■ Work required ■
Can you print the data exactly and leave out each image?

■ Source data ■
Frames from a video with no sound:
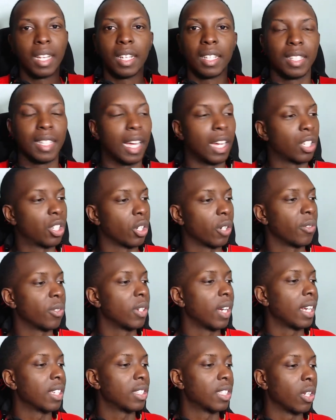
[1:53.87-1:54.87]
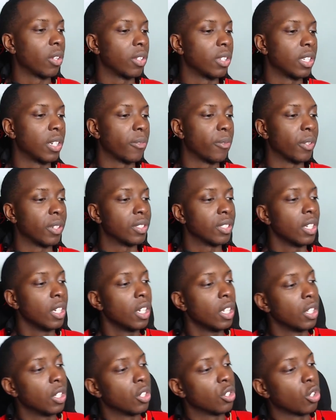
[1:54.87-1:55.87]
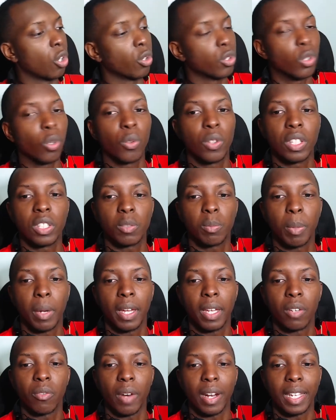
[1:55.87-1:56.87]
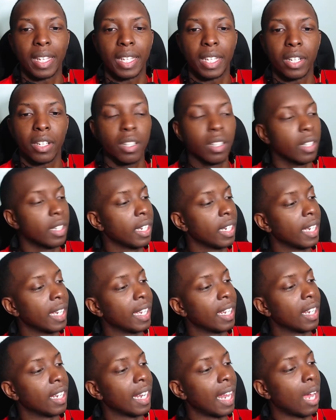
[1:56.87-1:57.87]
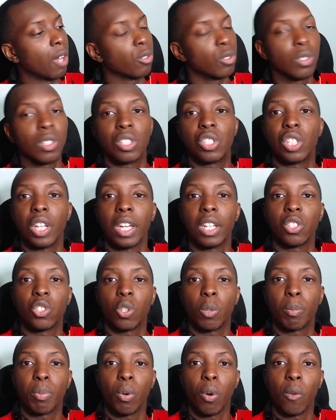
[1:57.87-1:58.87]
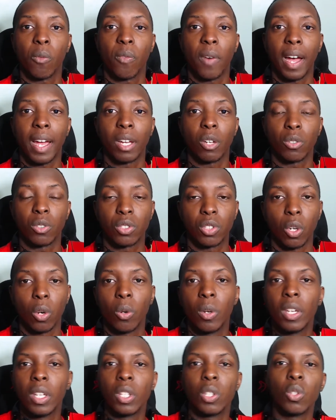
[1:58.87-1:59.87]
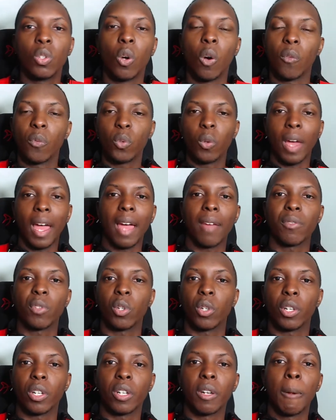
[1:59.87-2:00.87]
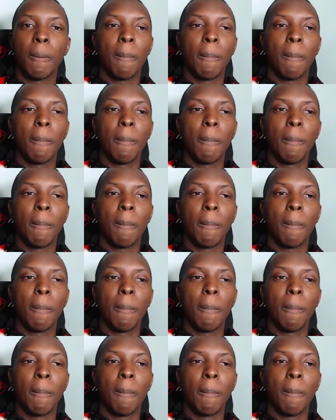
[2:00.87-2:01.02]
Not sure if you guys tell the difference. There's also this button right here. It allows you to change your profile. So, you know, if you have your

■ Result of this task ■
Frames from a video with no sound:
[1:53.87-1:54.87]
[1:54.87-1:55.87]
[1:55.87-1:56.87]
[1:56.87-1:57.87]
[1:57.87-1:58.87]
[1:58.87-1:59.87]
[1:59.87-2:00.87]
[2:00.87-2:01.02]
Not sure if you guys tell the difference. There's also this button right here. It allows you to change your profile. So, you know, if you have your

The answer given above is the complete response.